Ces mécanismes sont amputés de l’évolution du cadre juridique. En effet, le CPE ne définit pas le statut de l’enfant victime et reste un outil a effet préventif d’une part et d’autre part l’exercice de la justice juvénile reste marqué par une impunité inhérente à une interprétation des lois avec un référentiel culturel et religieux qui ne consacre pas l’enfant comme un être détendeur de droit mais en fait un citoyen de second ordre et laisse souvent la famille comme une priorité un référentiel à préserver en priorité. Les mécanismes légaux sont très peu mis avant pour trouver des alternatives à la privation de la liberté des enfants en conflit avec la loi et même statistiquement en régression.
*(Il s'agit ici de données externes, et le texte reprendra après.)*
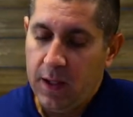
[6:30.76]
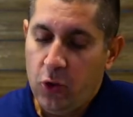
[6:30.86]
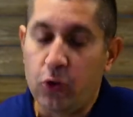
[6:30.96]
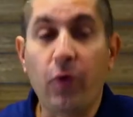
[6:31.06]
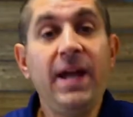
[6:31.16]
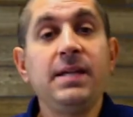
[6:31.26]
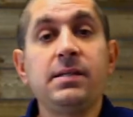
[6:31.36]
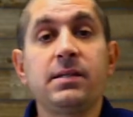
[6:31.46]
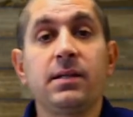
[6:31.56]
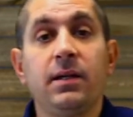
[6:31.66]

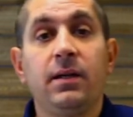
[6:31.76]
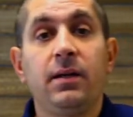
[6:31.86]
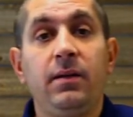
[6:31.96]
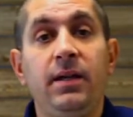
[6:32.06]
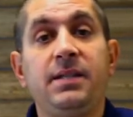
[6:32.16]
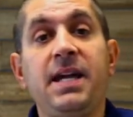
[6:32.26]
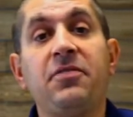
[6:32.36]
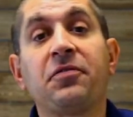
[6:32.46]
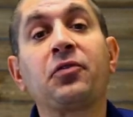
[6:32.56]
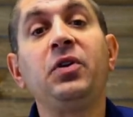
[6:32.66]
Grace is a
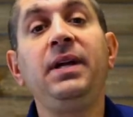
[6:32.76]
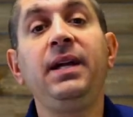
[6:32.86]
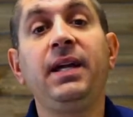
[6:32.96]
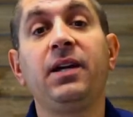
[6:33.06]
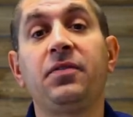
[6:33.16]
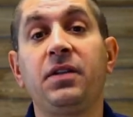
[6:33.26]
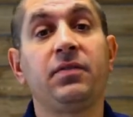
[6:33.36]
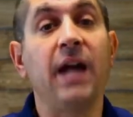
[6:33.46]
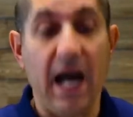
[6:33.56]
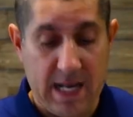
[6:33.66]
free gift
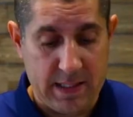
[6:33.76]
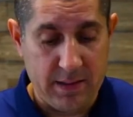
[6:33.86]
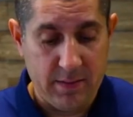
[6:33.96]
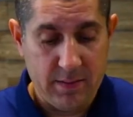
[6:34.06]
of God.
Enfin la mise en œuvre des loi souffre d’un manque de formation et de motivations des juges qui continuent à avoir recours au code pénal plutôt que d’avoir recours à des lois plus adaptées à spécificité des violences dont sont victimes les enfants (comme la loi contre la traite).
On constate par ailleurs des interprétations très larges des textes en rapport avec des convictions religieuses autorisant par exemple des mariages précoce d’un nombre alarmant de petites filles (mais pas très élevé heureusement) en ayant recours à l’interprétation de l’intérêt supérieur de l’enfant ! L’exception autorise des dérives qui peuvent devenir inquiétantes.
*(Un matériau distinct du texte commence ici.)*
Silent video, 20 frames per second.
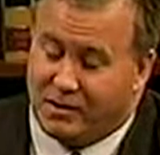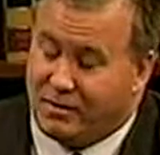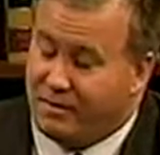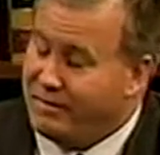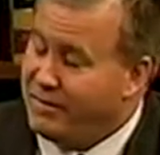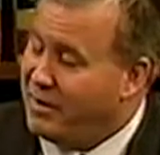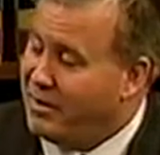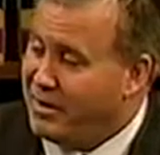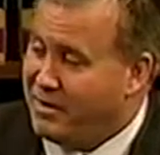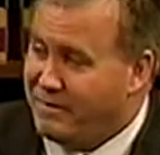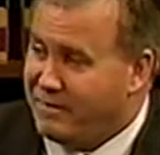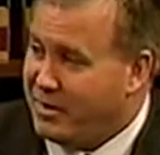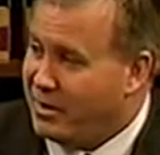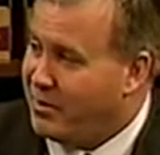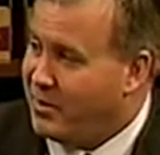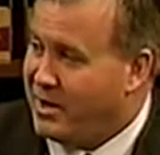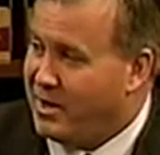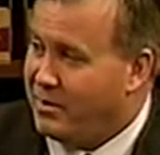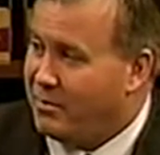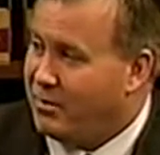it's a very
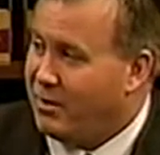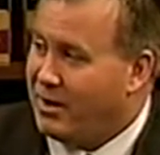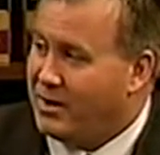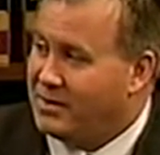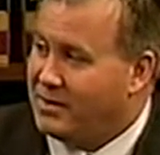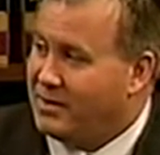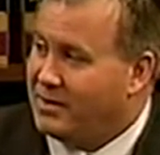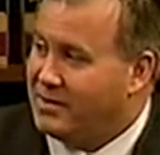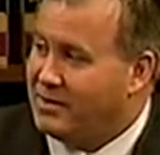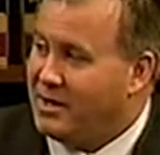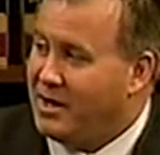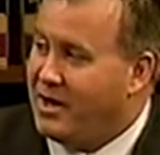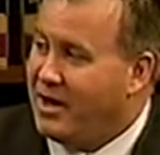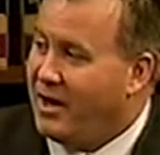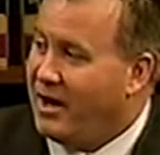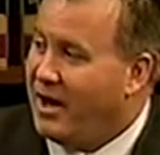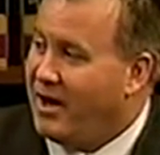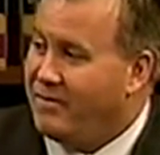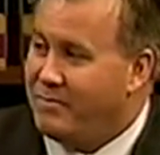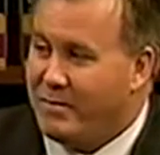invigorating process.
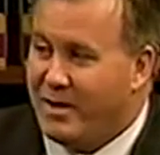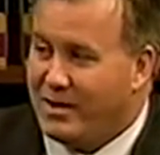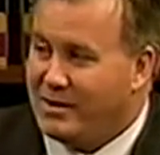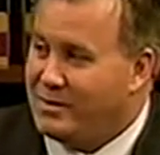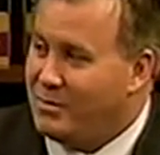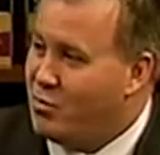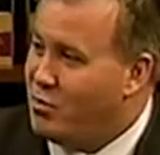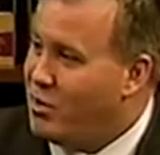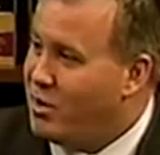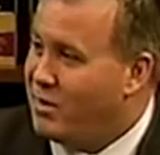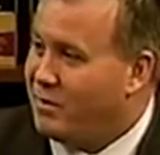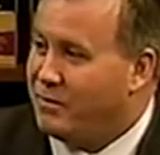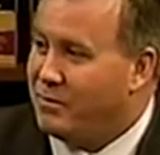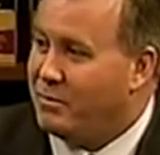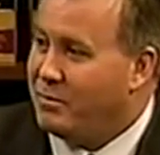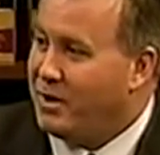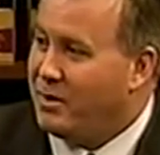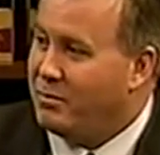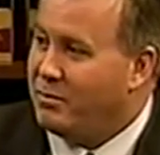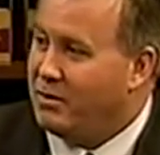I've met some
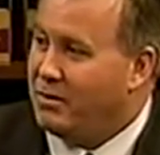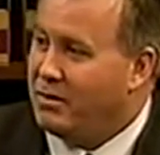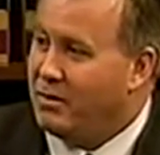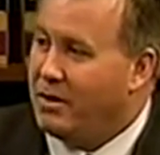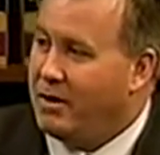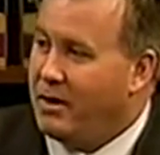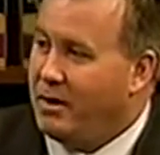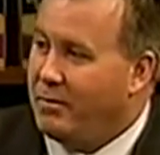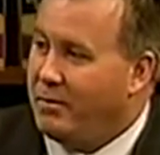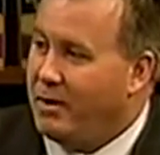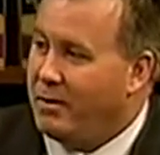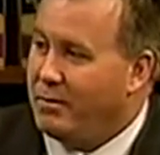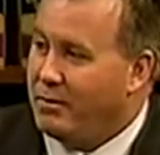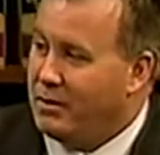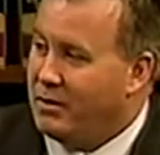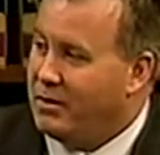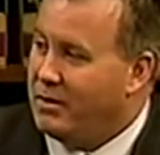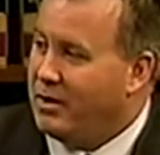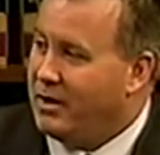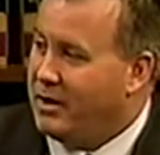wonderful people,
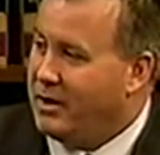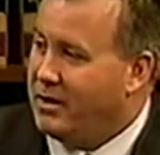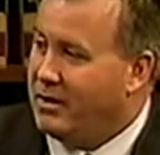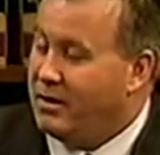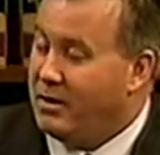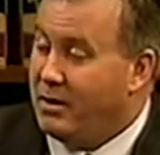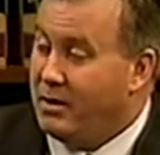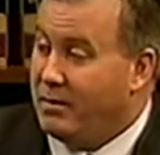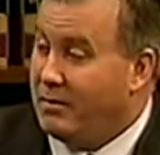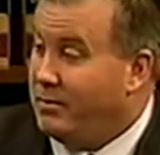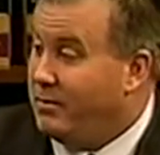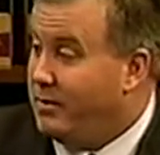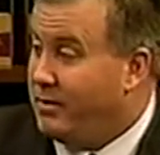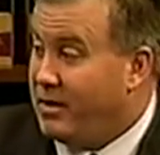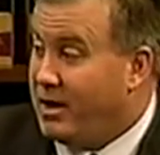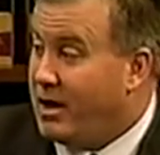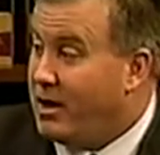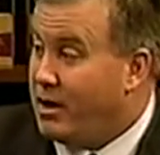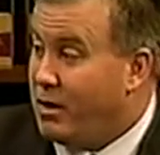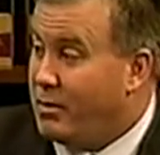
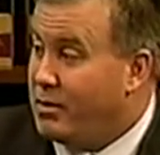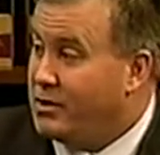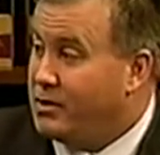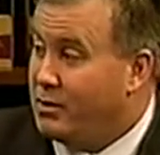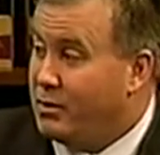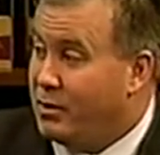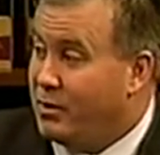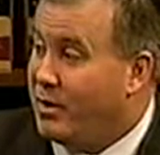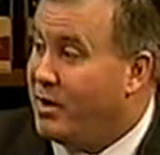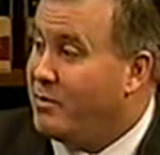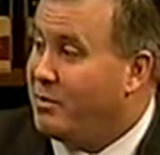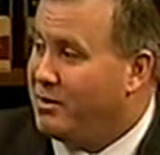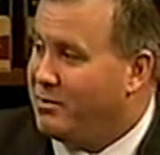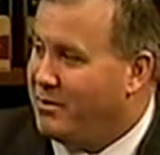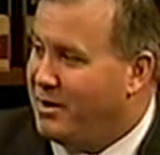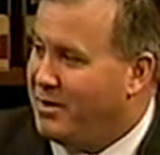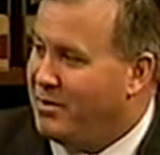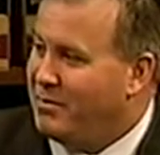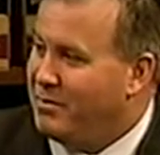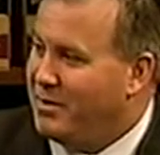not always who agree with
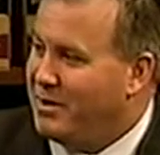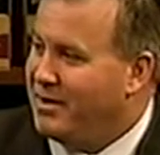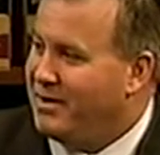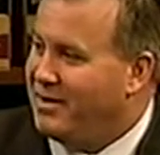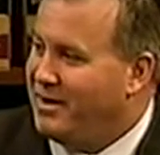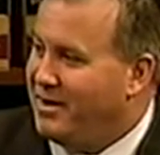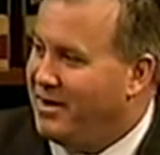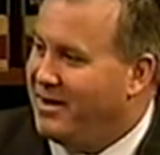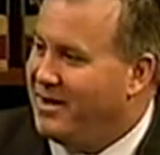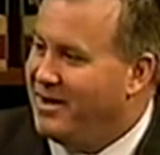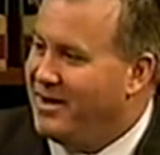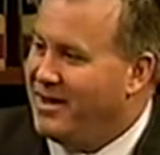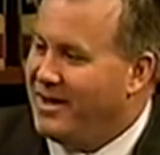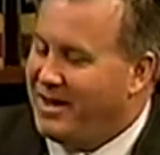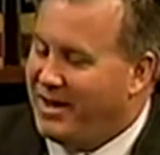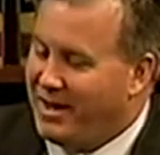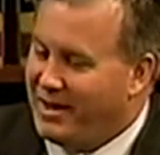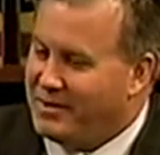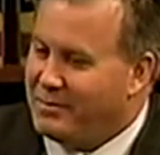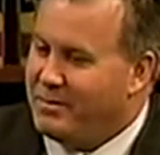me, but
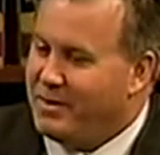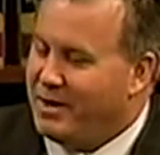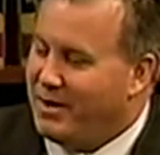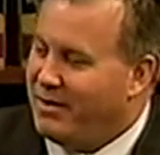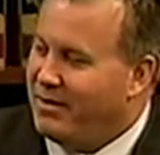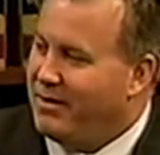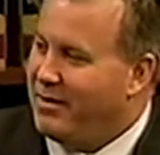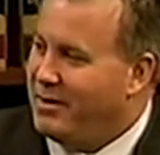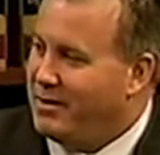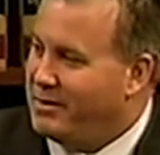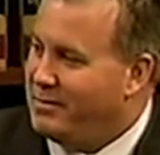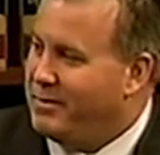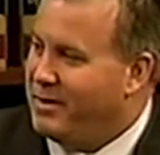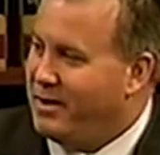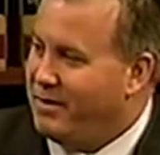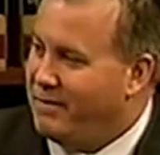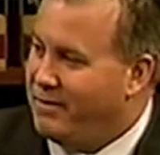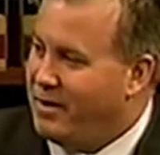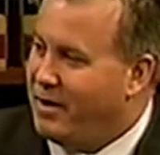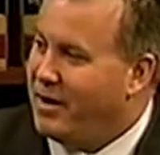it's been
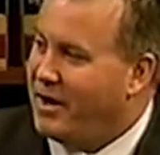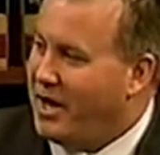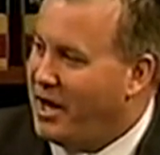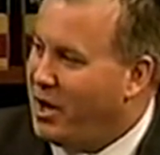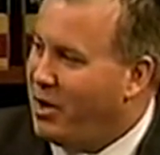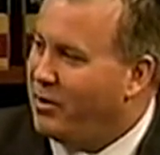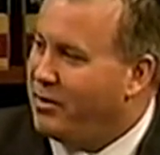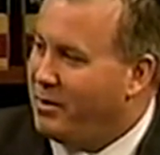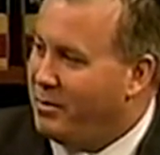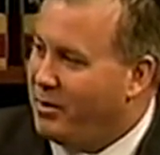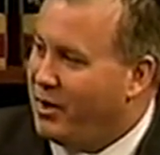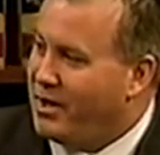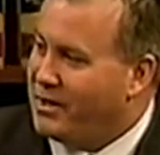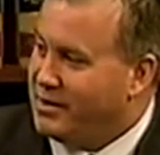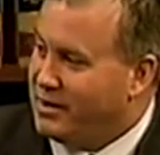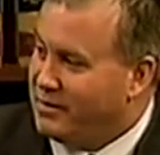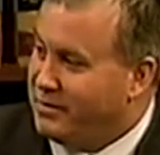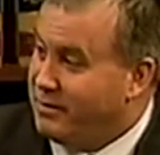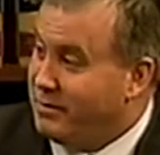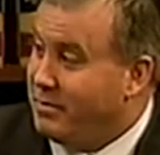a very healthy
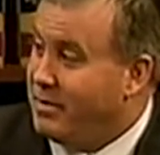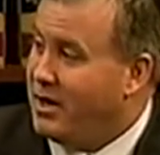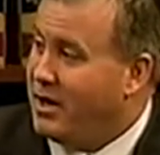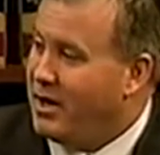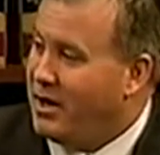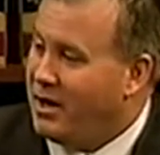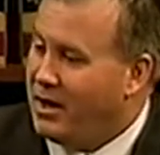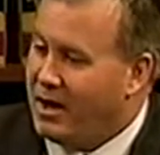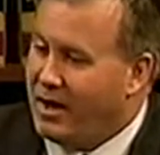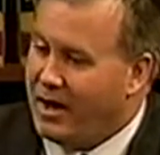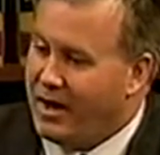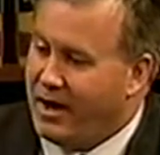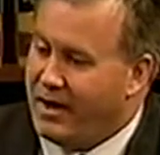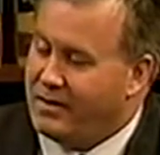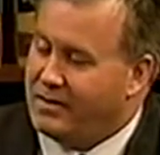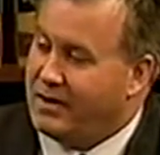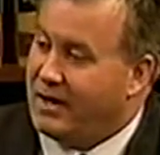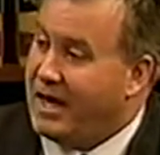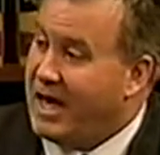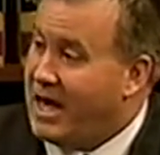process for me
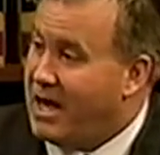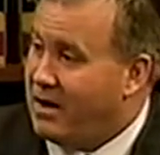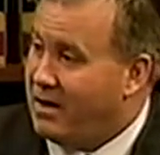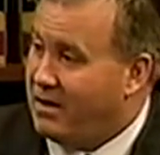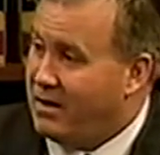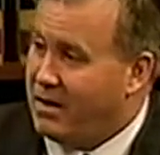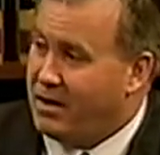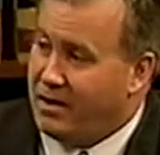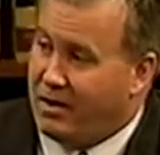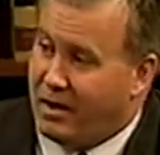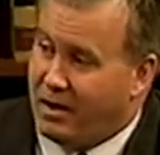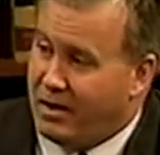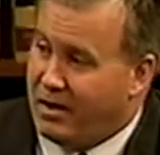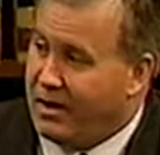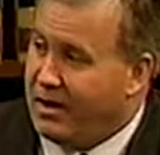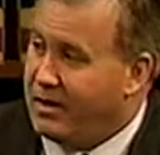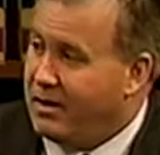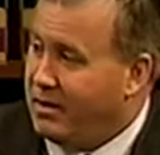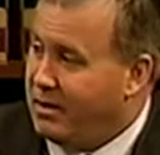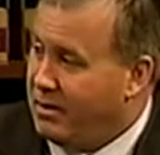as a candidate,
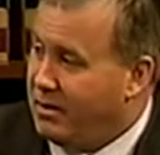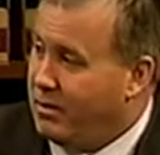and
Le travail des enfants est aussi en recrudescence. La Tunisie a le mérite d’avoir procédé à une enquête nationale dans ce sens qui a permis de chiffrer la réalité du problème. Seulement depuis il n’y a pas eu de volonté politique pour mettre en place une stratégie multisectorielle pour y faire face. La principale menace identifiée étant l’abandon scolaire, des tentatives sont entreprises pour y remédier mais vu les difficultés du secteur éducatif on ne peut pas encore parler d’une avancée dans ce sens. Le projet « L’école récupère ses enfants » annoncé en grandes pompes n’a pas donné de résultats probants et le ministère de l’éducation ne communique plus sur le sujet. Le projet actuel de « L’école de la deuxième chance » piétine et tarde à voir le jjour malgré de multiples annonces. La crise sanitaire aggrave la situation avec l’interruption prolongée des apprentissages et les solutions discriminantes et partielles que l’état met en place.
Les inégalités :
Les dernières statistiques publiées par l’INS sur la pauvreté, montre la persistance des mêmes inégalités régionales avec une accentuation des différences et les mêmes inégalité dans chaque région entre des quartiers privilégiés et des zones urbaines à fortes concentration humaines mais dépourvues de services publiques de qualité.
Conclusion :
Entre l’intérêt porté à l’enfant et l’intérêt supérieur de l’enfant il y a toutes les hésitations d’une société en mutation. Une confusion entre démocratisation et islamisation, entre participation, inclusion et exclusion qui prolongent une phase transitionnelle générant une instabilité politique. A la crise sociale a succédé une crise économique aggravée par la crise sanitaire. Le secteur de l’enfance est un secteur dont les enjeux stratégiques ne font pas l’objet d’un consensus sociétal, connais un marasme évident avec une détérioration de tous les indicateurs mettant en péril les acquis de notre jeune démocratie.